Israeli tax ruling restricts residency certificates for new immigrants

Thursday, 12 October, 2017

The Israeli Tax Authority (ITA) has published a new private tax ruling that sets out seven conditions for a recent immigrant to be regarded as an Israeli resident for tax purposes.

The country's tax law offers various useful tax benefits to new immigrants, in particular a ten-year exemption from taxation with respect to his or her non-Israeli-sourced income. These benefits have tempted many international individuals to apply for Israeli tax residency certificates, even though they have not actually moved to Israel permanently. Consequently, in recent years, the ITA has become much more cautious about granting these certificates.

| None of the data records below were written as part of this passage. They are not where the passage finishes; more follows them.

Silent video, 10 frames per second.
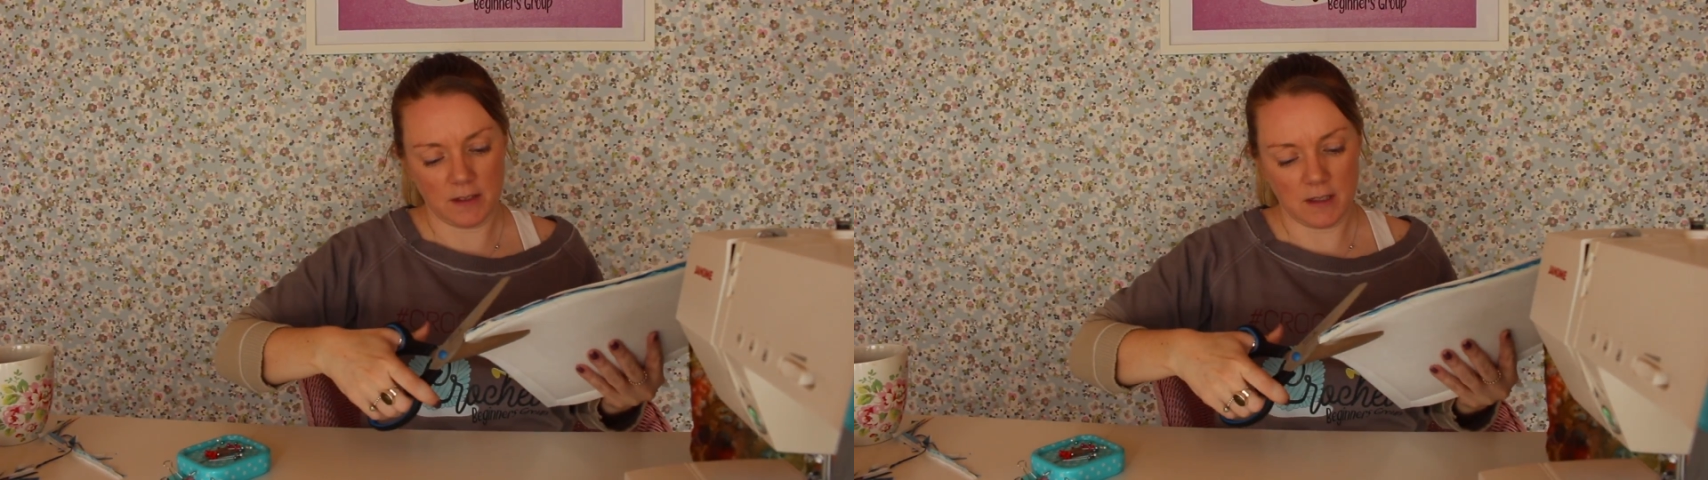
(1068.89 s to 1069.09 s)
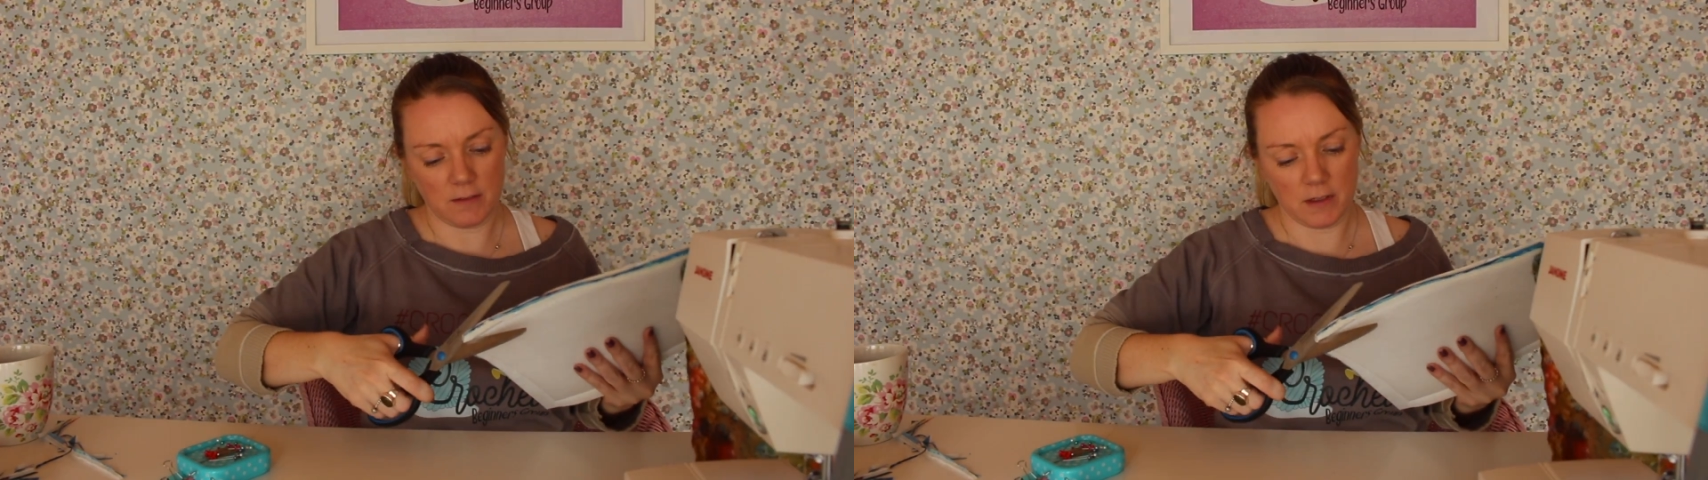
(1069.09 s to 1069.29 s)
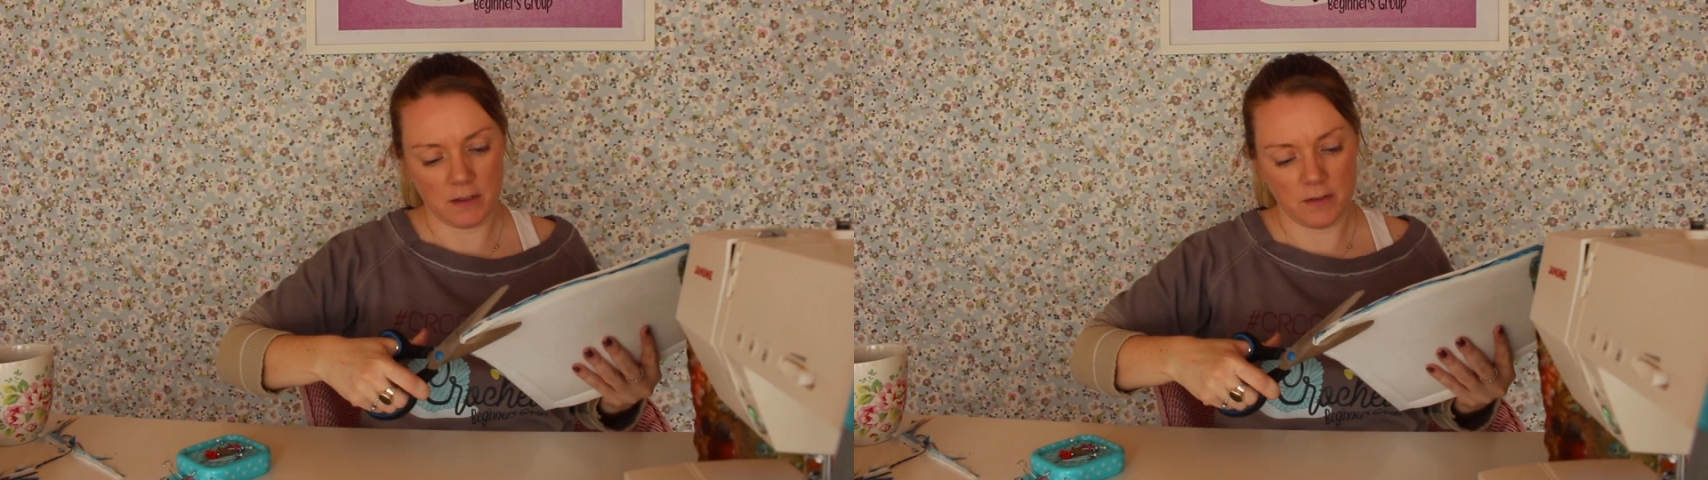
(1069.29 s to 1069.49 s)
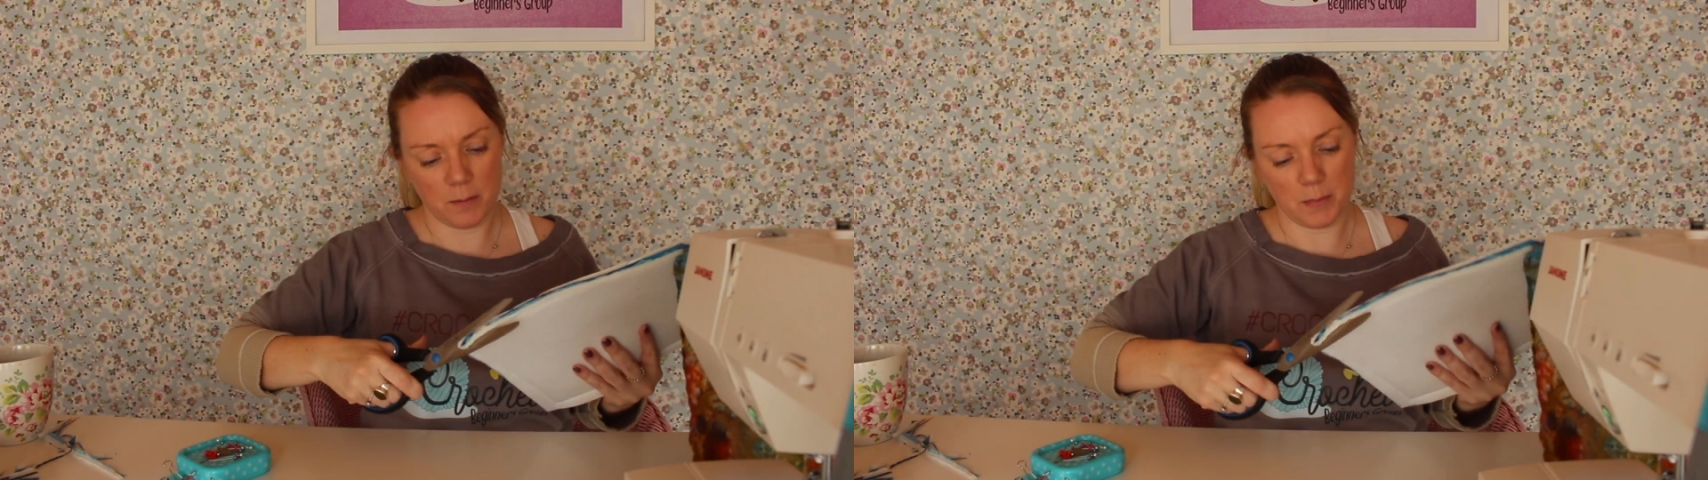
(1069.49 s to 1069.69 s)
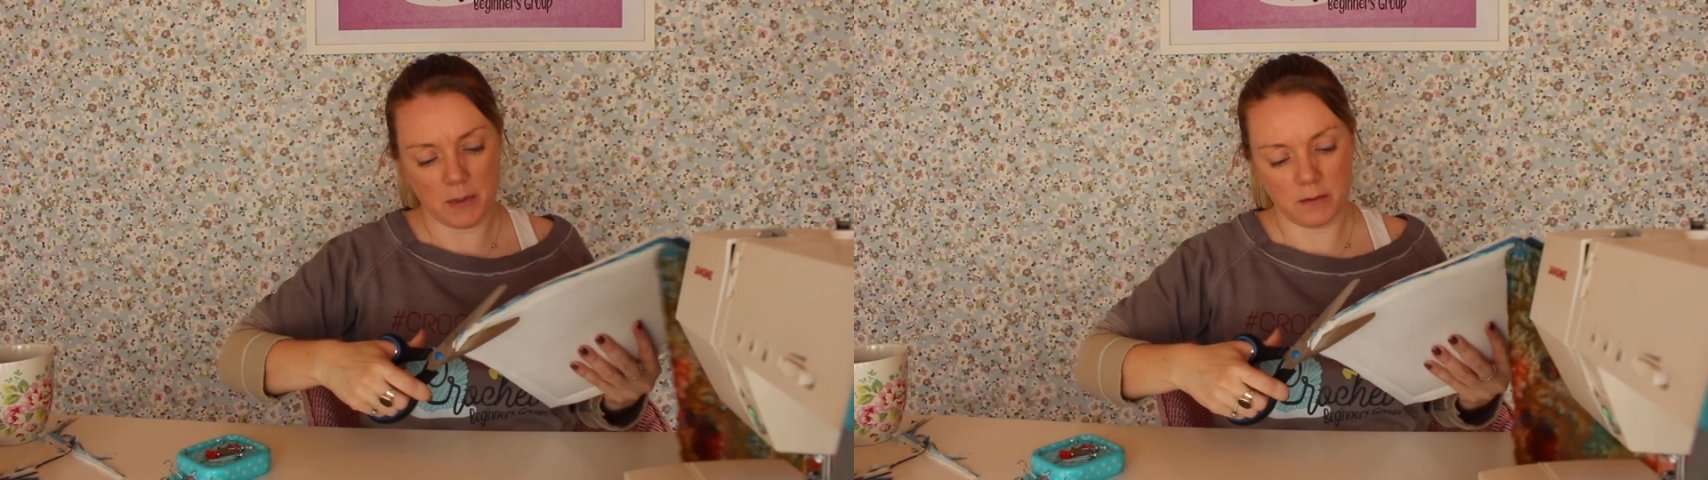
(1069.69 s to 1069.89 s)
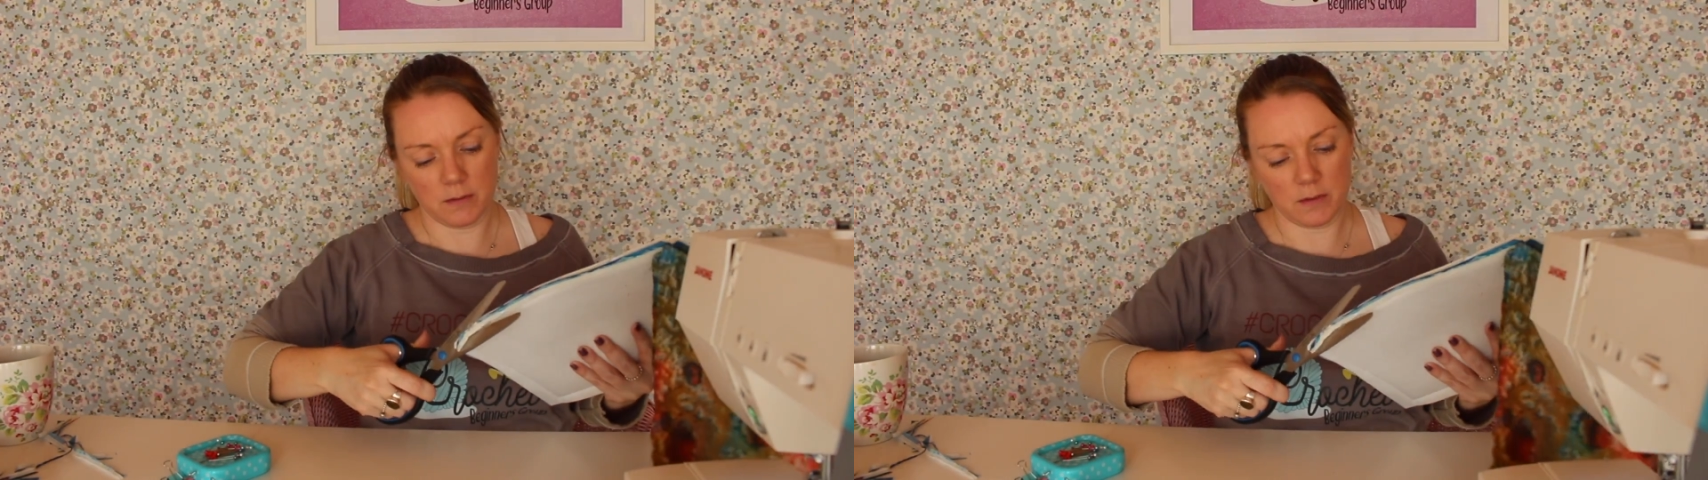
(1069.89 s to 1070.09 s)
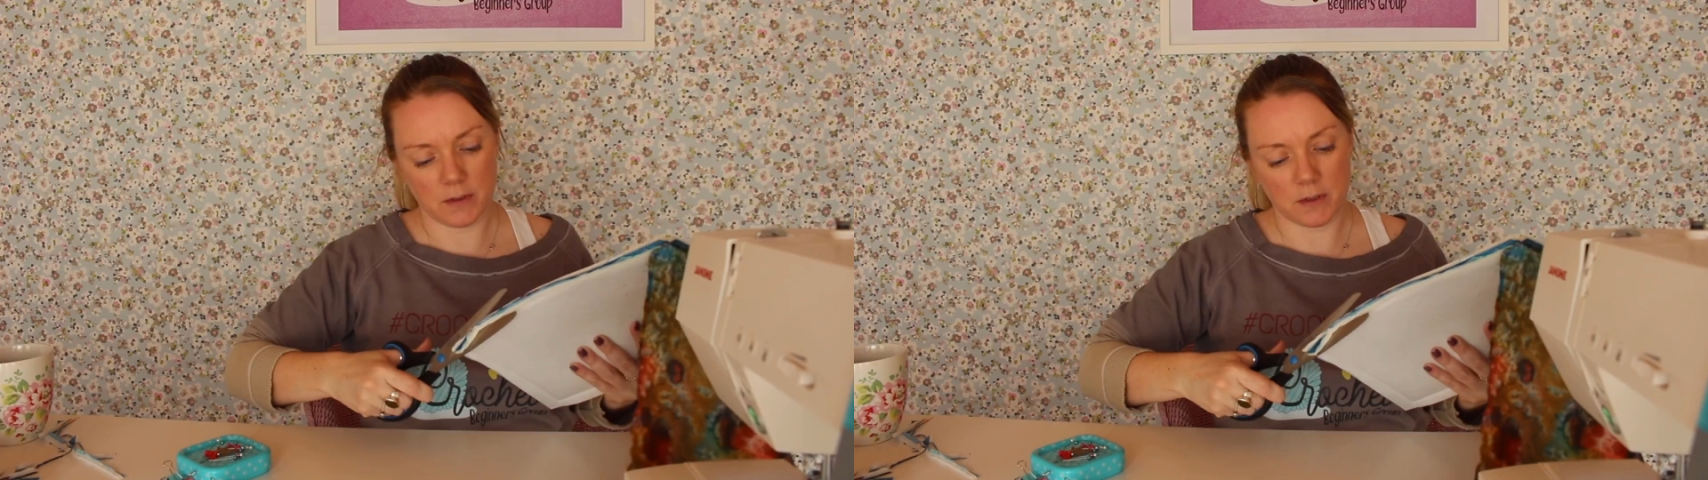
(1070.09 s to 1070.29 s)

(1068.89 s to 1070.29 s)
get rid of the bulk.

Now it has set out in detail exactly what an individual must do, as a minimum, to earn residency, both under local tax law and for double taxation treaty purposes. In fact, the taxpayer who received the tax ruling is a businessman who was not a resident of Israel, but of a country that has signed a double taxation tax treaty with Israel.

The seven necessary conditions are that:

  • the taxpayer must stay in Israel for more than 142 days in each tax year;
  • there is no other country in which the taxpayer spent more days than in Israel in the relevant tax year;
  • the taxpayer must have a permanent residence in Israel;
  • the taxpayer did not elect to benefit from an initial 'acclimatisation year' in Israel, whereby he chooses to be considered as a non-resident even though he would normally have been considered as an Israeli resident;
  • the taxpayer does not have a non-Israeli resident spouse;
  • the taxpayer must provide an opinion from a tax authority in his other country of residence, confirming that he should not be regarded as tax-resident there; and
  • the taxpayer must declare that the above conditions are met for the current and next tax year, and are also expected to be met in the following two tax years.

If the individual fails to meet these conditions, the certificate can be annulled retroactively, and the Israeli authorities will reserve the right to notify the tax authorities in the taxpayer's other country of residence.